Datasets

A dataset is a named, schema'd stream of events. It's the fundamental data container in Thyme - everything flows through datasets.

Anatomy of a dataset

from datetime import datetime
from thyme.dataset import dataset, field

@dataset(index=True, version=1)
class Transaction:
    user_id: str      = field(key=True)
    amount:  float
    ts:      datetime = field(timestamp=True)

Every dataset class is a Python dataclass under the hood. You define fields as class annotations with optional field() descriptors for key and timestamp metadata.

Key field

Every dataset must have exactly one key field, marked with field(key=True).

The key is the entity identifier - the thing the event is about. All windowed aggregations group by the key. When you query a feature, you provide a key value.

user_id: str = field(key=True)

Rules:

Exactly one key per dataset (required).
The key field cannot be Optional.
The key can be any non-optional type (str, int, etc.).

Timestamp field

Every dataset must have exactly one timestamp field, marked with field(timestamp=True).

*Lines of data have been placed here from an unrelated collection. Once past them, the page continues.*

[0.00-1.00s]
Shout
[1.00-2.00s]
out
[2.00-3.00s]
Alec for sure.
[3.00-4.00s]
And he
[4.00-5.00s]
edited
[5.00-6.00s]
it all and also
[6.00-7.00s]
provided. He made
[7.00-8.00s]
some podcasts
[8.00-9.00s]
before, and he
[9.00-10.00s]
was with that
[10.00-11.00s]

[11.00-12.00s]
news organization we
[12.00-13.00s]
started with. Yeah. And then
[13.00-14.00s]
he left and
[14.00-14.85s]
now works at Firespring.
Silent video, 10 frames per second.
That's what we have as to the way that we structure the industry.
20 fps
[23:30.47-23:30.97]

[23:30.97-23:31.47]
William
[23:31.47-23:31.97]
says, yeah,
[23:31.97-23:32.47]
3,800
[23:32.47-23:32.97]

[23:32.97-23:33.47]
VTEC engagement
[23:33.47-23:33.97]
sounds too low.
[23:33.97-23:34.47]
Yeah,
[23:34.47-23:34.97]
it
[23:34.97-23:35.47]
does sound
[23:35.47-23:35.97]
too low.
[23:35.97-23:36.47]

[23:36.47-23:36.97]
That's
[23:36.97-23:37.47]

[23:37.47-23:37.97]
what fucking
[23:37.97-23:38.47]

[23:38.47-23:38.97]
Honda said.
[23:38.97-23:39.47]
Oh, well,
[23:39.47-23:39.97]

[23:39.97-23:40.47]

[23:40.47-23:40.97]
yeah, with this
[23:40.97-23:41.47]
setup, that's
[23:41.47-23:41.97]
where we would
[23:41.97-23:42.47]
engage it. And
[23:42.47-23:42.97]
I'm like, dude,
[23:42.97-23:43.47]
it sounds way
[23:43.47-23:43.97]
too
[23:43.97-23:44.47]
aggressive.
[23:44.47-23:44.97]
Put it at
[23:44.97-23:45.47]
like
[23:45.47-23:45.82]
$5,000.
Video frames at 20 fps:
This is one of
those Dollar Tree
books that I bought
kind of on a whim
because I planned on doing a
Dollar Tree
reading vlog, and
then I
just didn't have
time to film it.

The timestamp is the event time - when the event happened, not when it was processed. Thyme uses event time (not processing time) for all windowed aggregations. This gives you point-in-time correctness: a query at time T returns the feature value as it would have been known at T.

ts: datetime = field(timestamp=True)

The `index` parameter

@dataset(index=True) tells Thyme to maintain a fast lookup index on this dataset. Set this to True for any dataset that will be queried (either directly or via an extractor).

@dataset(index=True)   # queryable - keep a keyed index
class UserStats: ...

@dataset(index=False)  # write-only intermediate - no index needed
class RawClick: ...

Dataset versioning

@dataset(version=N) allows schema evolution. Increment the version when you add, remove, or change fields. Thyme uses the version to manage migrations.

@dataset(index=True, version=2)  # bumped from 1 after adding a field
class UserStats:
    user_id:       str      = field(key=True)
    ts:            datetime = field(timestamp=True)
    avg_amount_7d: float
    txn_count_30d: int
    p99_amount_7d: float    # new in version 2

Datasets as pipeline outputs

A dataset can be both a source of raw events (fed by a @source) and a sink for aggregated data (produced by a @pipeline). The compute pipeline method in the example below is defined on the output dataset class:

@dataset(index=True)
class UserStats:
    user_id: str      = field(key=True)
    ts:      datetime = field(timestamp=True)
    count:   int

    @pipeline(version=1)
    @inputs(Transaction)
    def compute(cls, t: Transaction): ...

See Pipelines for details.